Property expressions is especially handy for classes with child objects. If a class exposes sub objects (object lists) you had, prior to generics, to write a lot of the same code over and over again, wrapping already existing code in a list object—which for complex class hierarchies reduces execution speed with unnecessary bloat. This has changed for the better with the introduction of generics, but you still have to isolate reader and writer logic in distinct class members. Under Smart Pascal this is elegantly achieved using arrays:

TMyClass = class
   private
      FList : array of TElement;
   public
      property Items[i: Integer] : TElement read (FList[i]) 
                                            write (FList[i]); default;
      property Count : Integer read (FList.Length);
end;

The technique greatly simplifies number conversion, which can in some cases be done directly in the declaration:

TMyAngle = record
   private
      FAngle : Float;
   public
      property Radians : Float read FAngle write FAngle;
      property Degrees : Float read (RadToDeg(FAngle)) 
                               write (FAngle:=DegToRad(Value));
end;

Array operations 

Array operations were added to the Smart Pascal syntax to better adapt to JavaScript. Since JavaScript has no concept of pointers or direct memory access, all attempts at dealing with lists, linked lists etc. in the traditional way would cause a massive speed penalty. So where you under Delphi or Free Pascal would allocate a TList or  TObjectList instance - Smart Pascal achieves better performance and identical functionality using ordinary arrays. All arrays support a complete set of operations, regardless of datatype, for inserting, removing, sorting and otherwise manipulate the content.

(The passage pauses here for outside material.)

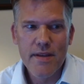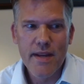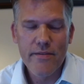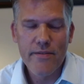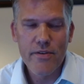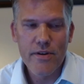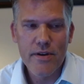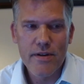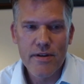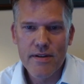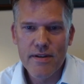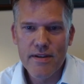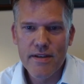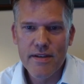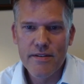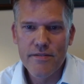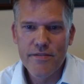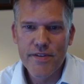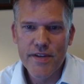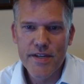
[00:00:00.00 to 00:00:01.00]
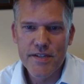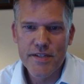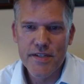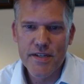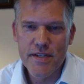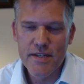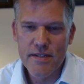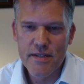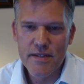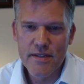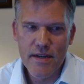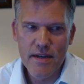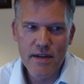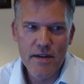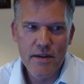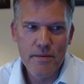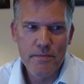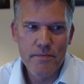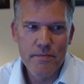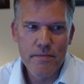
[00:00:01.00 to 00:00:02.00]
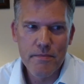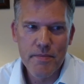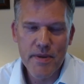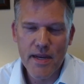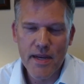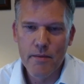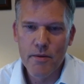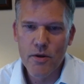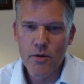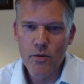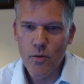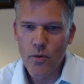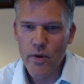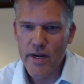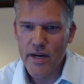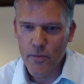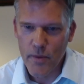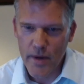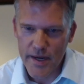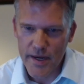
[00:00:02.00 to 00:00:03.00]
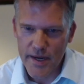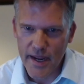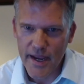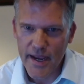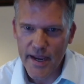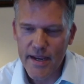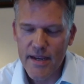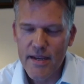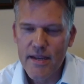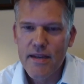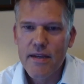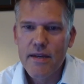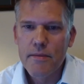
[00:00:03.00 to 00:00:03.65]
never envisioned becoming a lawyer one day.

Where under vanilla Object Pascal you would write:

Procedure TMyObject.AddItem(aValue:Integer);
var
  mLen: Integer;
Begin
  mLen:=length(FMyArray);
  setLength(FMyArray,mLen +1);
  FMyArray[mLen]:=Vaue;
end;

Smart Pascal has this functionality "built-in" for all arrays, as long as the datatypes match. When you combine this with property expressions, the result is a powerful and alternative way of achieving the same with less resources and more speed than generics or traditional Object Pascal:

FMyArray.add(aValue);

As of this writing, the following operations can be performed on all array types:

 Add
 Clear
 Copy
 Count
 Delete
 High
 Low
 IndexOf
 Insert
 Length
 Map
 Peek
 Pop
 Push
 Remove
 Reverse
 SetLength

The Peek(), Pop(), Push() method are typically used with FILO (first in, last out) and FIFO (first in, first out) stack objects. Smart Pascal has no need for classes like TObjectlist, TList, TStringlist and TStack (these are provided by the run-time library for legacy support with Delphi's Visual Component Library only).

Anonymous methods 

Like property expressions and array operations, anonymous methods was introduced in Smart Pascal as a means to improve compatibility with JavaScript. Both Delphi and Free Pascal support anonymous methods, but Smart Pascal has one advantage over these native compilers.
Under native Pascal (compilers that produce executable machine code), you have class procedures and ordinary procedures. The only difference between these two is that if you want to reference the first (class method) you must postfix the declaration with "of object". This way of referencing a class method is typically used for event declarations.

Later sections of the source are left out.